Pandemic’s Disruptive Path Still Haunts the Unemployed
Fallout from the pandemic is discouraging a significant number of unemployed southwestern Pennsylvanians from looking for work, even as businesses reopen and COVID cases decline, according to a recent survey.
Caring for children, dependent older adults and others was the most common reason for not looking for work that was given by unemployed workers who are not retired.
Residents of 10 southwestern Pennsylvania counties are surveyed monthly by the Allegheny Conference on Community Development and Schmidt Market Research to gauge consumer confidence, personal finance and other issues during the pandemic.
The latest survey, done in May, sheds some light on a pandemic phenomenon: Although jobs are steadily returning and the unemployment rate is shrinking, the region’s workforce is struggling to add workers to fill the hole left when the COVID pandemic forced tens of thousands out of a job.
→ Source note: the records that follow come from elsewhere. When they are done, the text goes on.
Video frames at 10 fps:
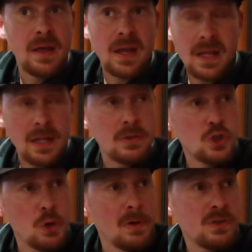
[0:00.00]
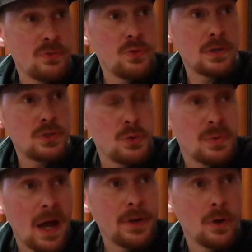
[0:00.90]
eating so much food as mm-hmm. you
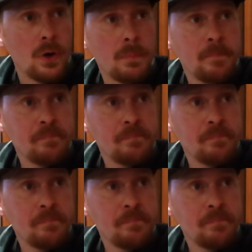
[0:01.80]
and I know.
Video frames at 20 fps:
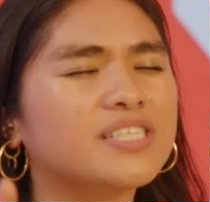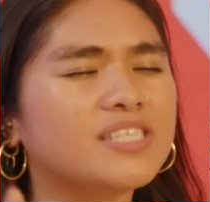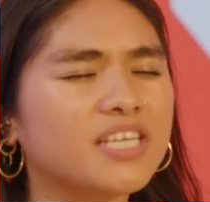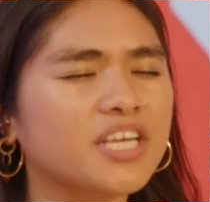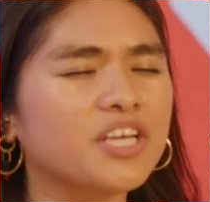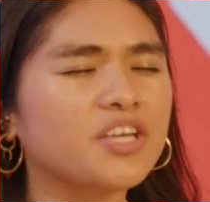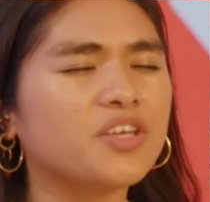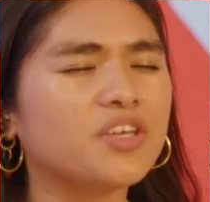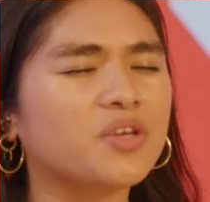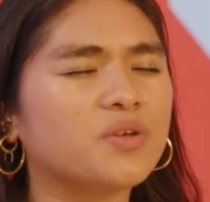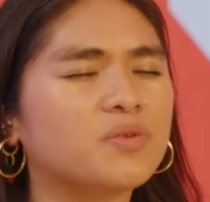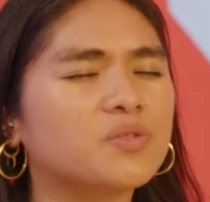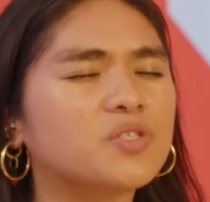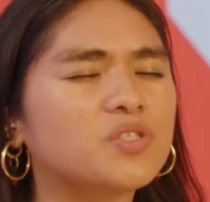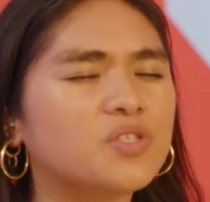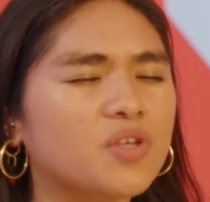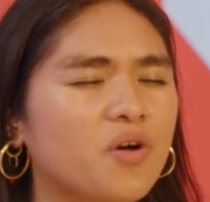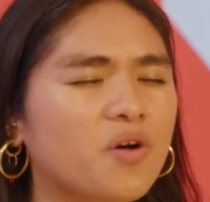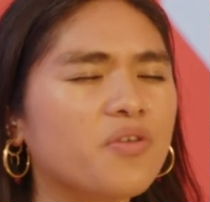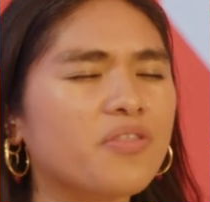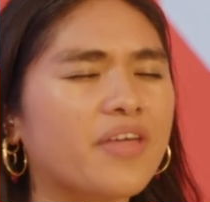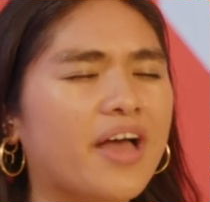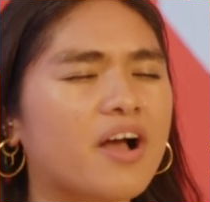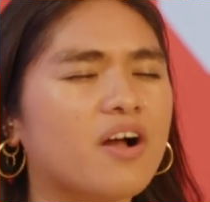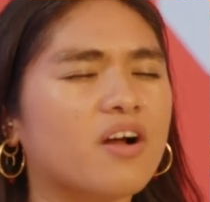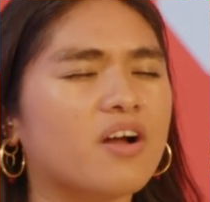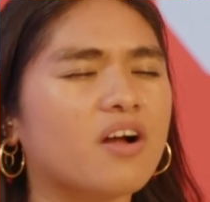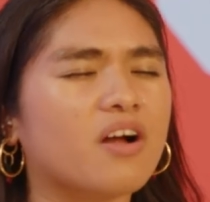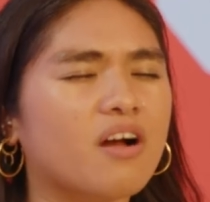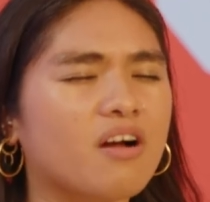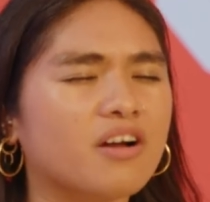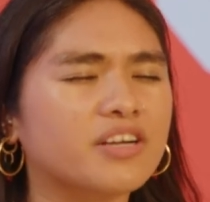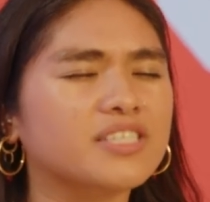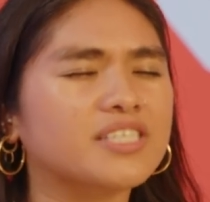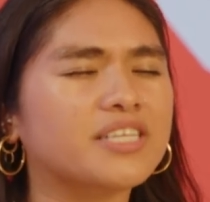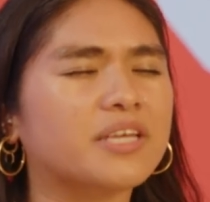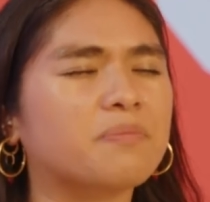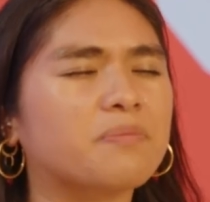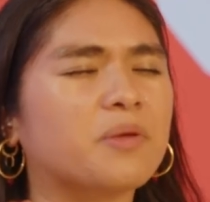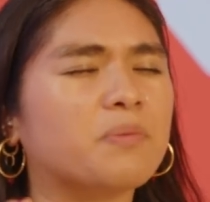We seek you so that our
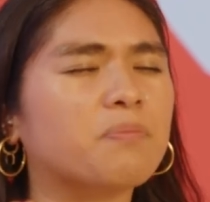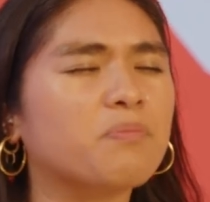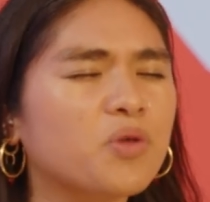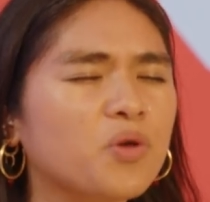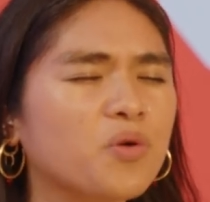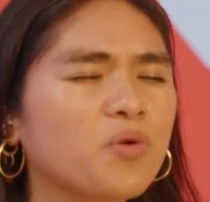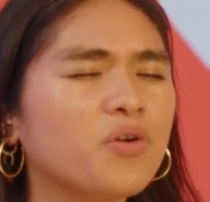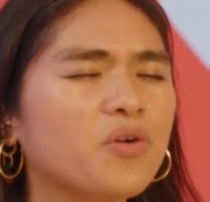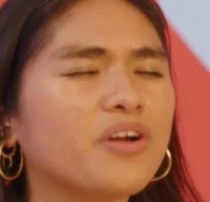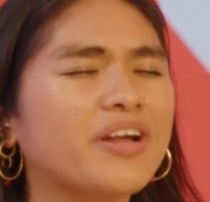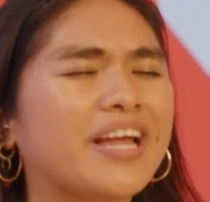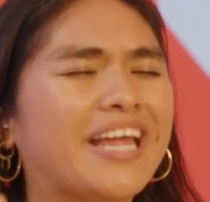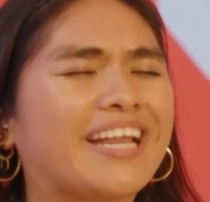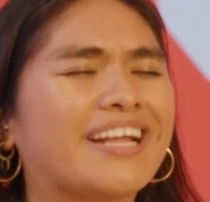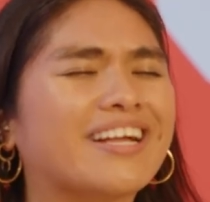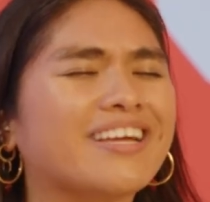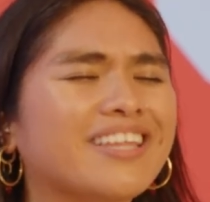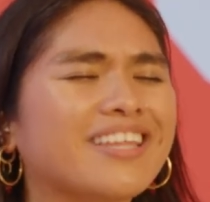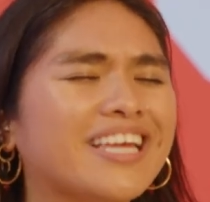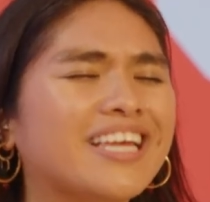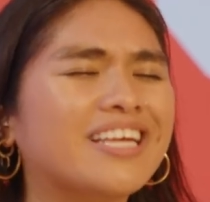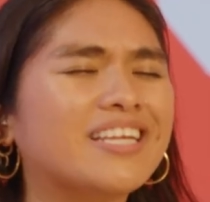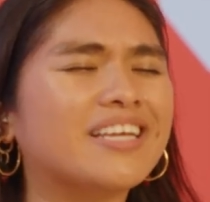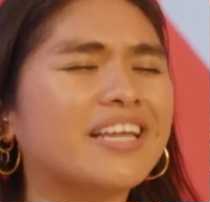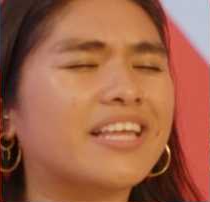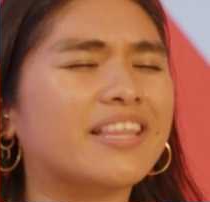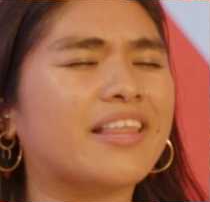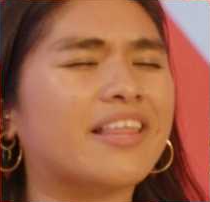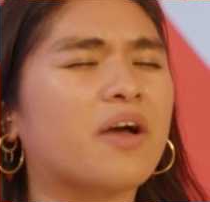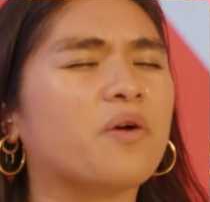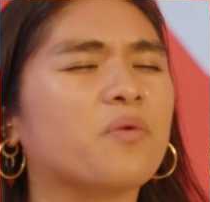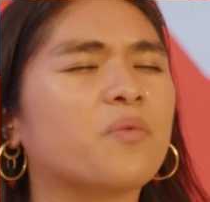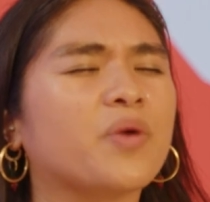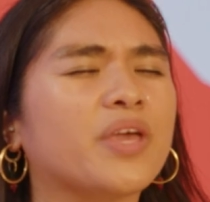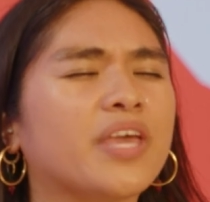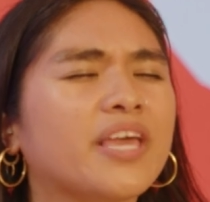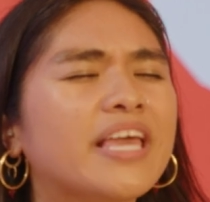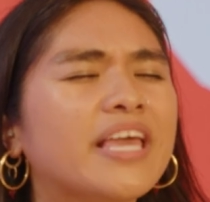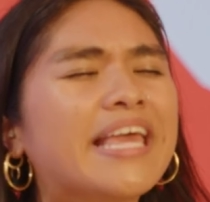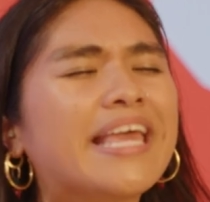hearts can be pure and clean and that
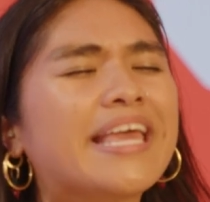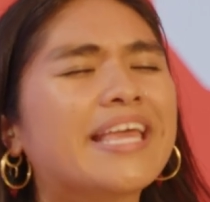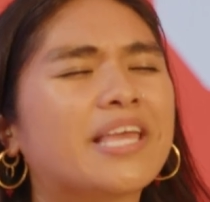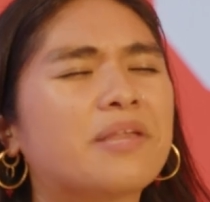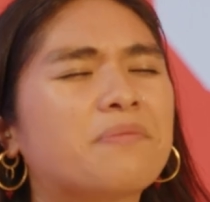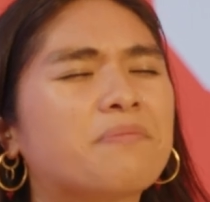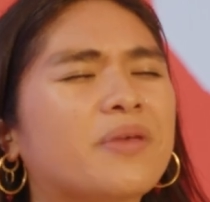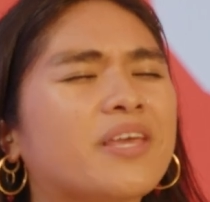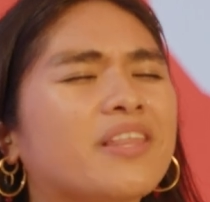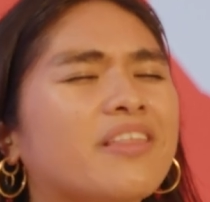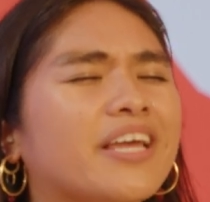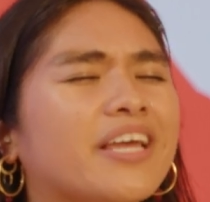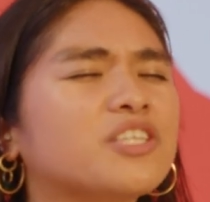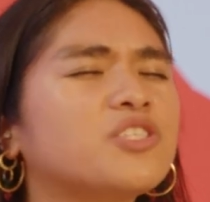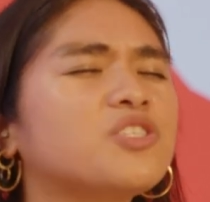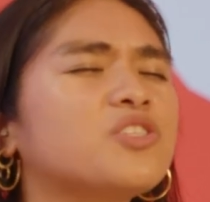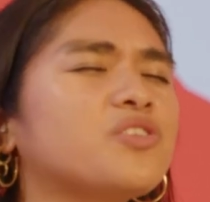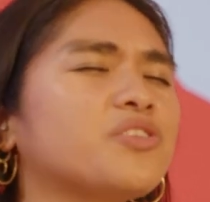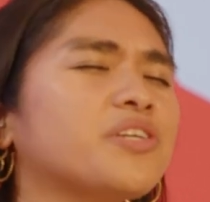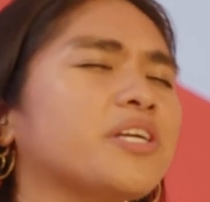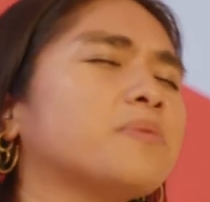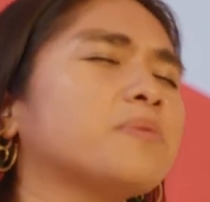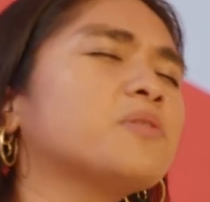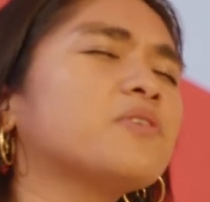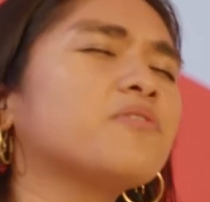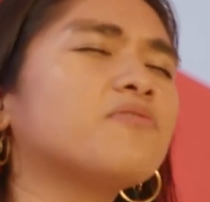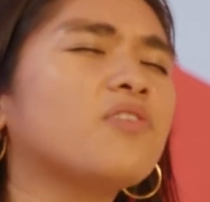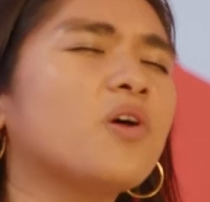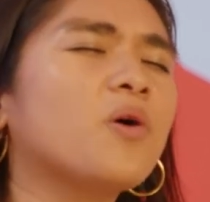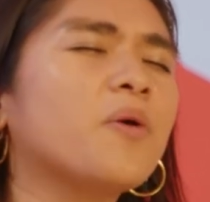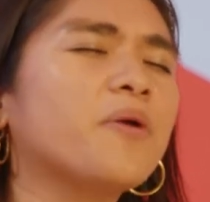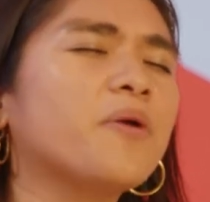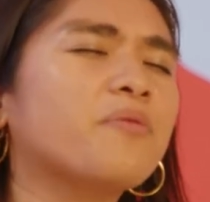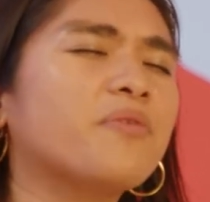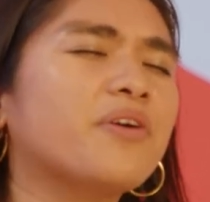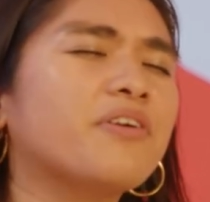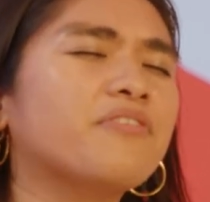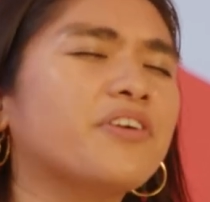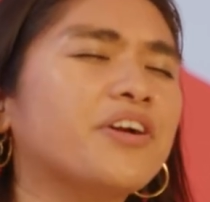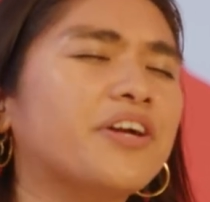we can be like streams of
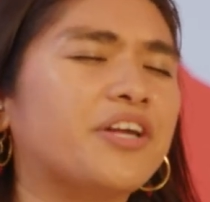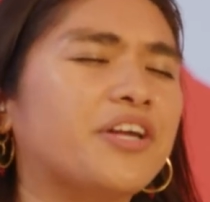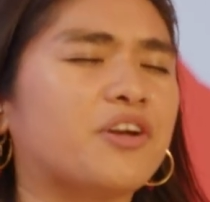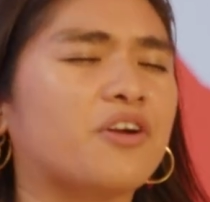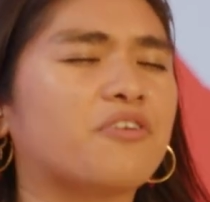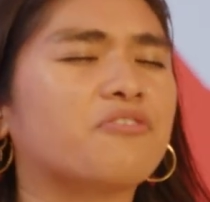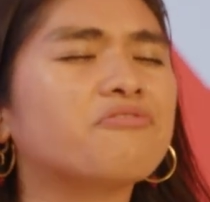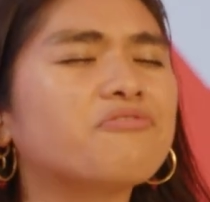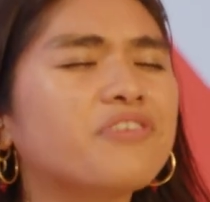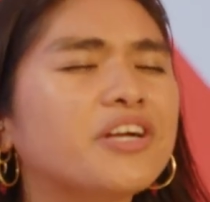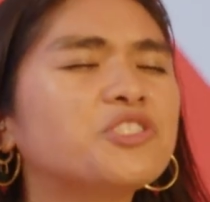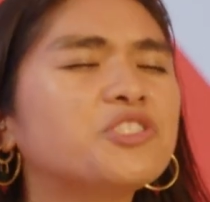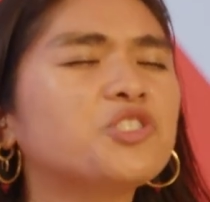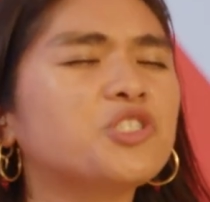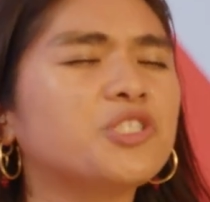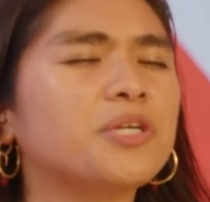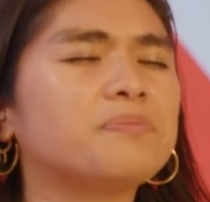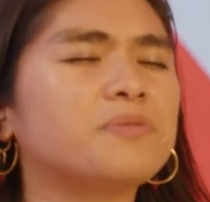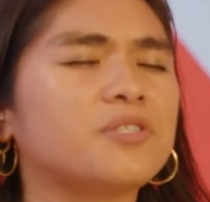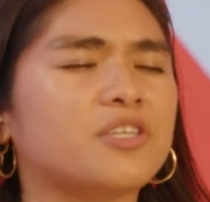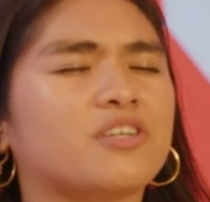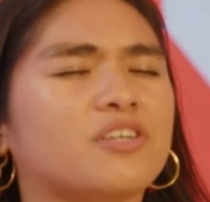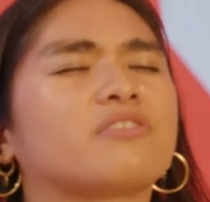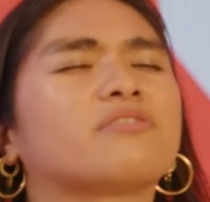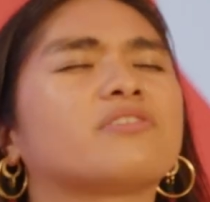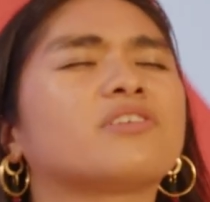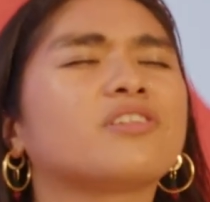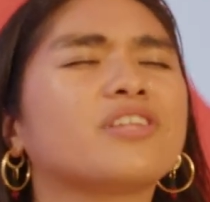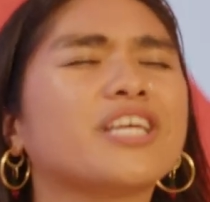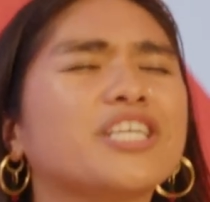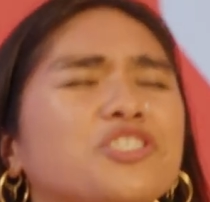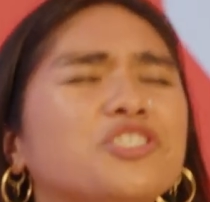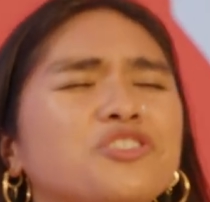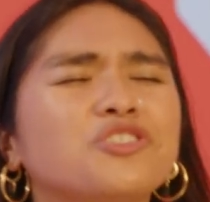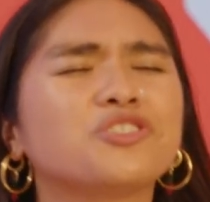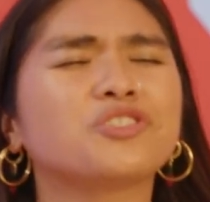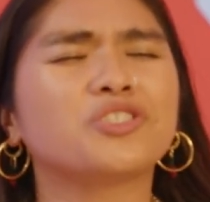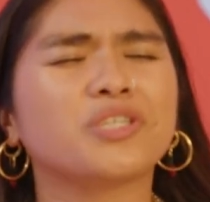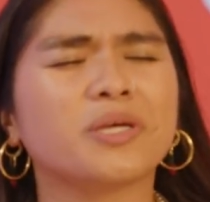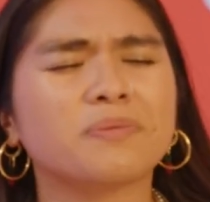flowing river in our friendships, in our
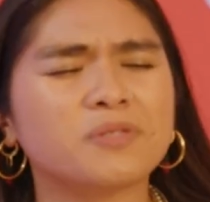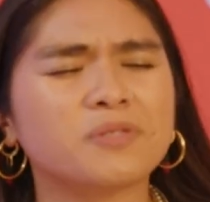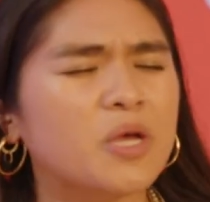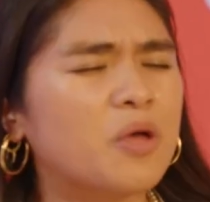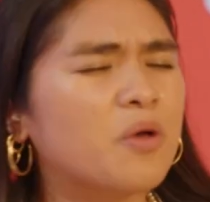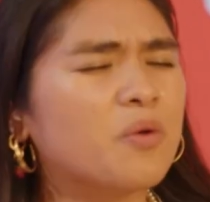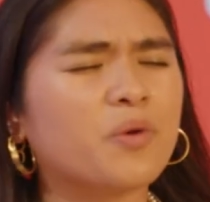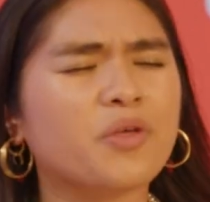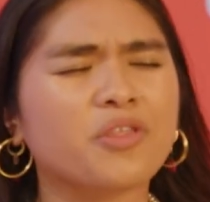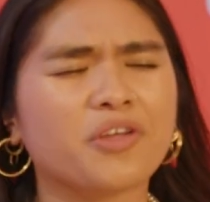relationships,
“We hear from businesses that they have a hard time filling jobs,” said Vera Krekanova, chief strategy and research officer at the Allegheny Conference. “Early in the year, businesses were saying they were having a hard time filling highly skilled positions. In April and May, we started to see they were having a hard time filling jobs across skill levels and across the wage spectrum.”
Last month, 14 percent of residents surveyed reported that they were unemployed, but not looking for work at that time. Of those, 46 percent were retired and not looking to get back into the workforce.
For the rest, the survey suggests that the year-long disruption of in-person instruction in schools, and care for children and seniors continue to affect their ability to return to work. Some 29 percent of unemployed workers not looking for work said they’ve put off hunting for a job because caring for children or other responsibilities require them to stay home.
“Most of the people said they couldn’t go back to work because the infrastructure around them isn’t fully functional yet or they don’t feel safe about them,” Krekanova said.
Another 8 percent say they aren’t looking for work because they are reassessing their careers.
The survey offers scant evidence supporting the concern that more generous pandemic unemployment benefits are discouraging laid off workers from returning to the workforce. Only 3 percent of unemployed workers cited that as the reason for not seeking work.
Disruption of care-giving supports that many rely on may also contribute to the overall preference of southwestern Pennsylvanians for working remotely. Only 42 percent of those surveyed prefer to return to working in person with others in offices and other settings. “Women and millennials said they strongly prefer remote,” Krekanova said. “It is not because they are less social or they don’t want to interact. I think they carry most of the care-giving responsibilities.”
Confidence in the regional economy has risen sharply this year. In May, 40 percent of consumers felt confident in the regional economy, up from only 11 percent in April. Confidence in personal finances and the consumer spending also continued to rise.
One of the largest boosts in confidence is seen in how people assess their employment prospects. For much of the pandemic, confidence in their own job situation was low, even as the region’s unemployment rate improved. In January, only 14 felt confident in their job prospects.
By May, however, 42 percent of people in the region felt good about their employment situation. “It is important to see that confidence is up,” Krekanova said. “The flip side is that we still have a majority of people who don’t feel optimistic. We are not there yet, but we are seeing progress.”